<<<<
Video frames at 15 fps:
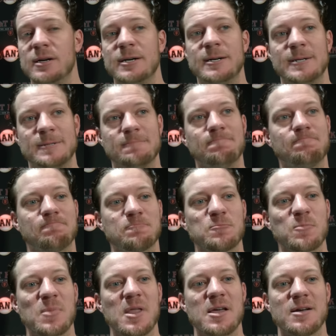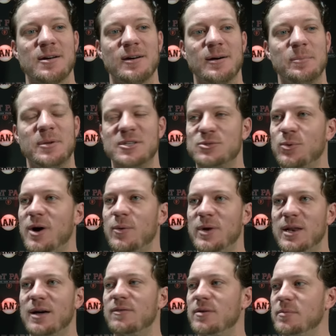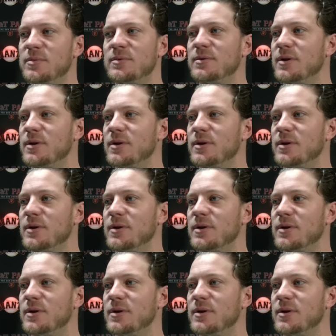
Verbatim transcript: um, uh, but it's why we love him.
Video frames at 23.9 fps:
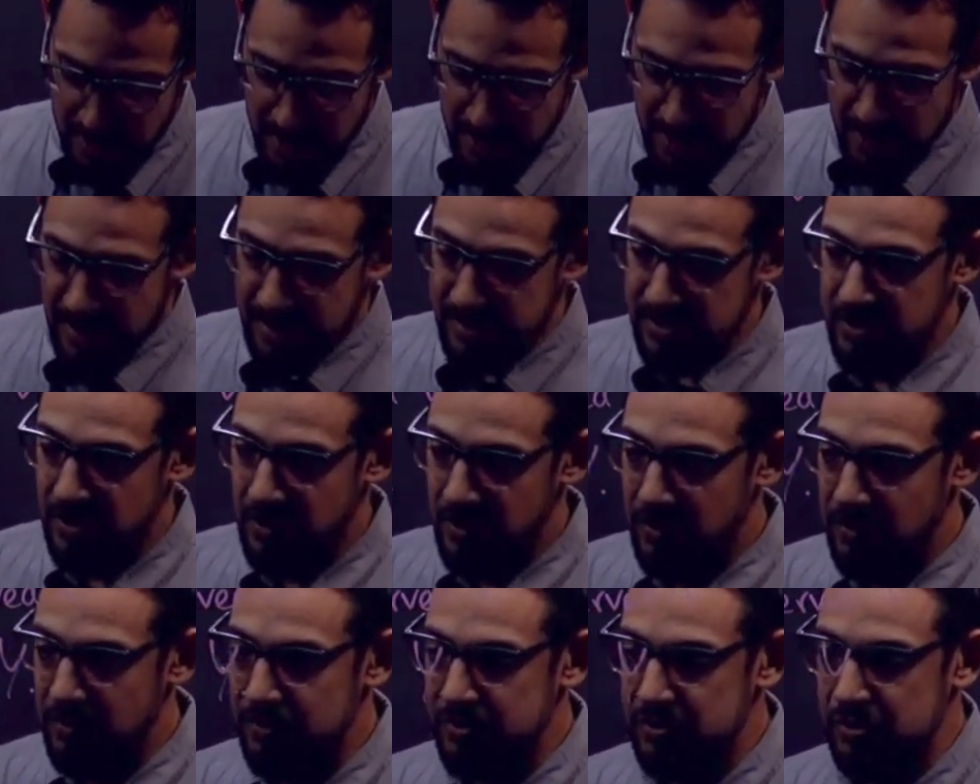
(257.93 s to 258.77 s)
has
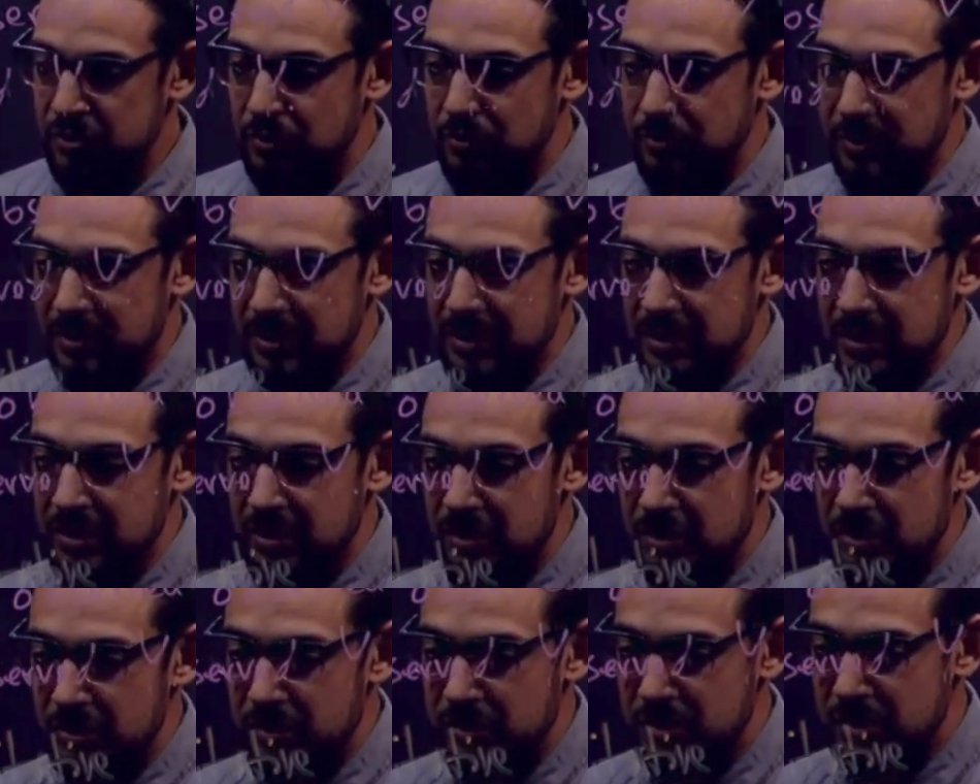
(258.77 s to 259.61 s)
also been
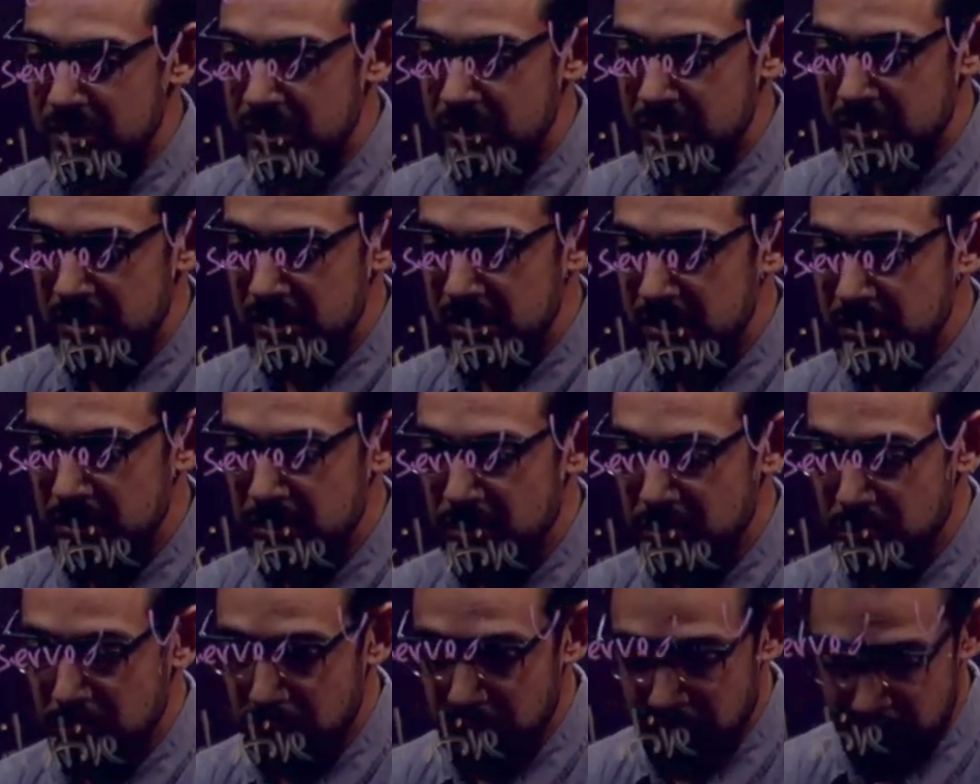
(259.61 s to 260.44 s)
used
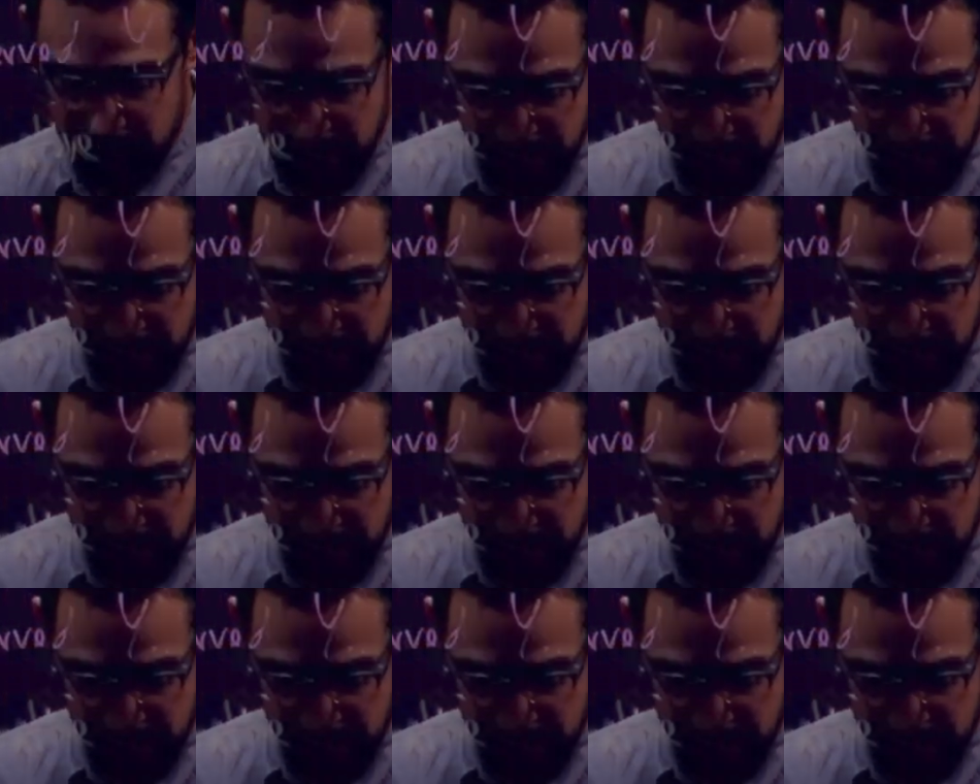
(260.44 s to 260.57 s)
to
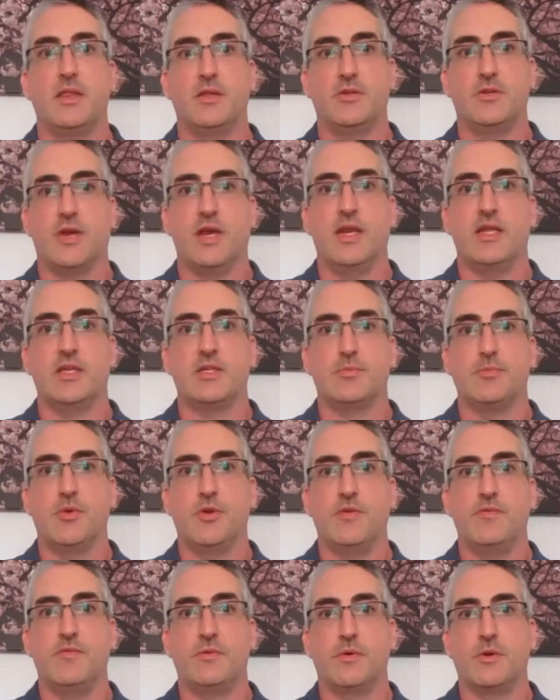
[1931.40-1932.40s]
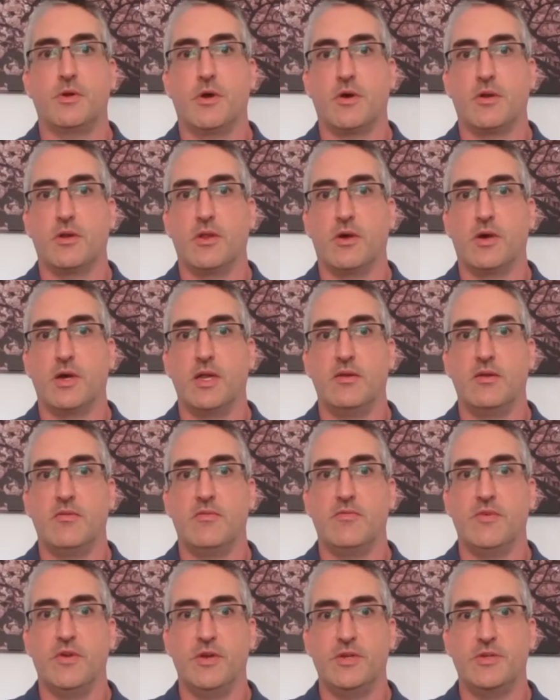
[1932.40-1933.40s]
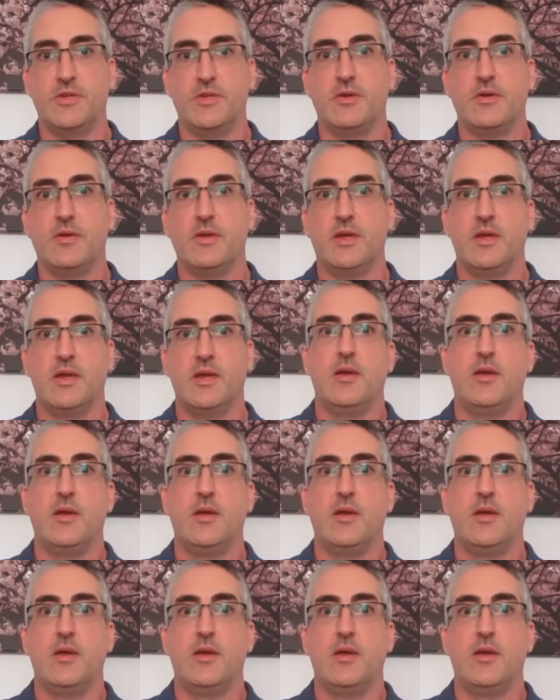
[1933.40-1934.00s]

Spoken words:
the training's moved to an online version,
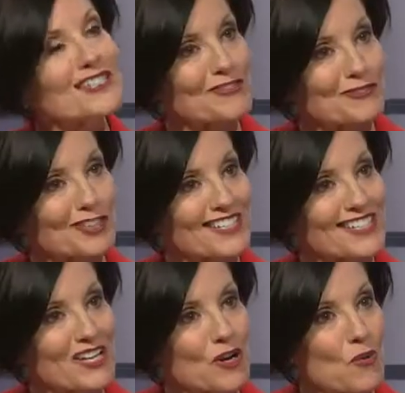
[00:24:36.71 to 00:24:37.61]
different.
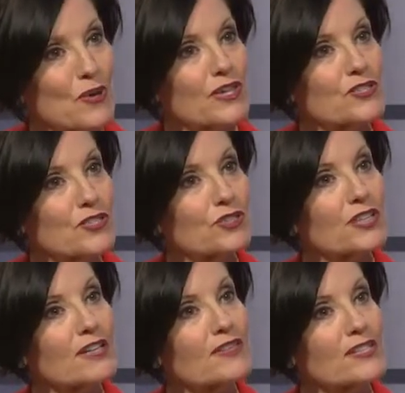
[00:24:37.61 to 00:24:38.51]
Whereas you're
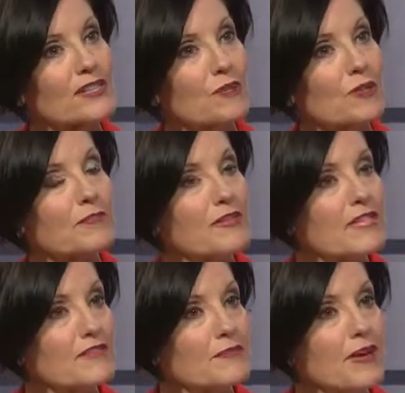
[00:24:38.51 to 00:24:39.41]
giving someone
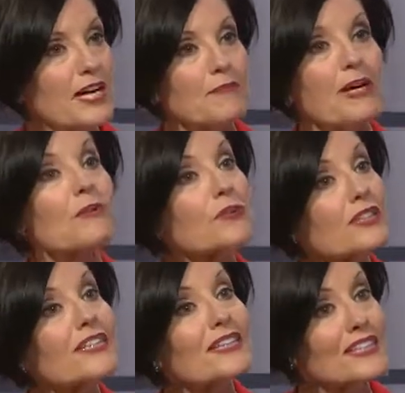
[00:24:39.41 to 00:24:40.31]
peace of mind by
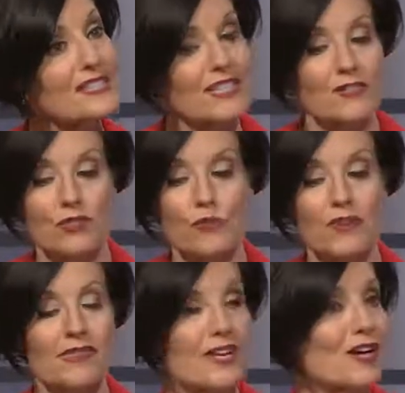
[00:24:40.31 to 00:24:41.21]
really listening to
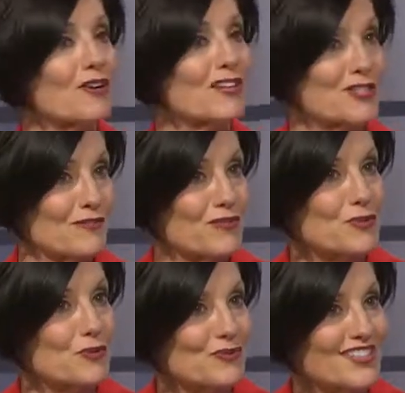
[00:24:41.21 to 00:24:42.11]
what their
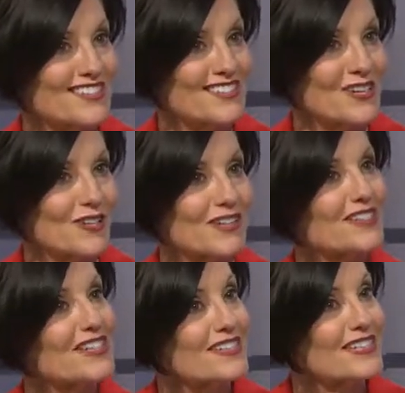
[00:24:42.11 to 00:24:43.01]
individual needs are. And
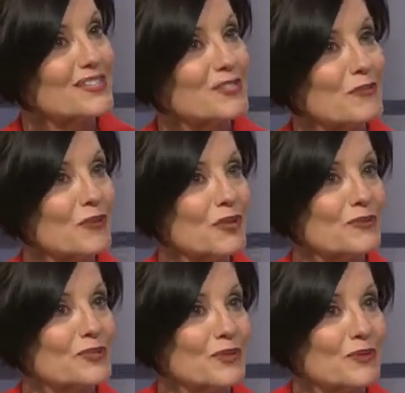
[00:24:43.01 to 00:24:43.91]
that's a testimonial
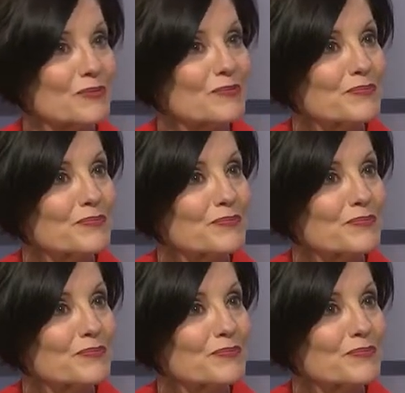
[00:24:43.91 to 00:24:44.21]
to you.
>>>>
▶ What is needed
Wherever the string "Video" occurs in the data, copy the line that holds it.

▶ Answer space
Video frames at 15 fps:
Video frames at 23.9 fps:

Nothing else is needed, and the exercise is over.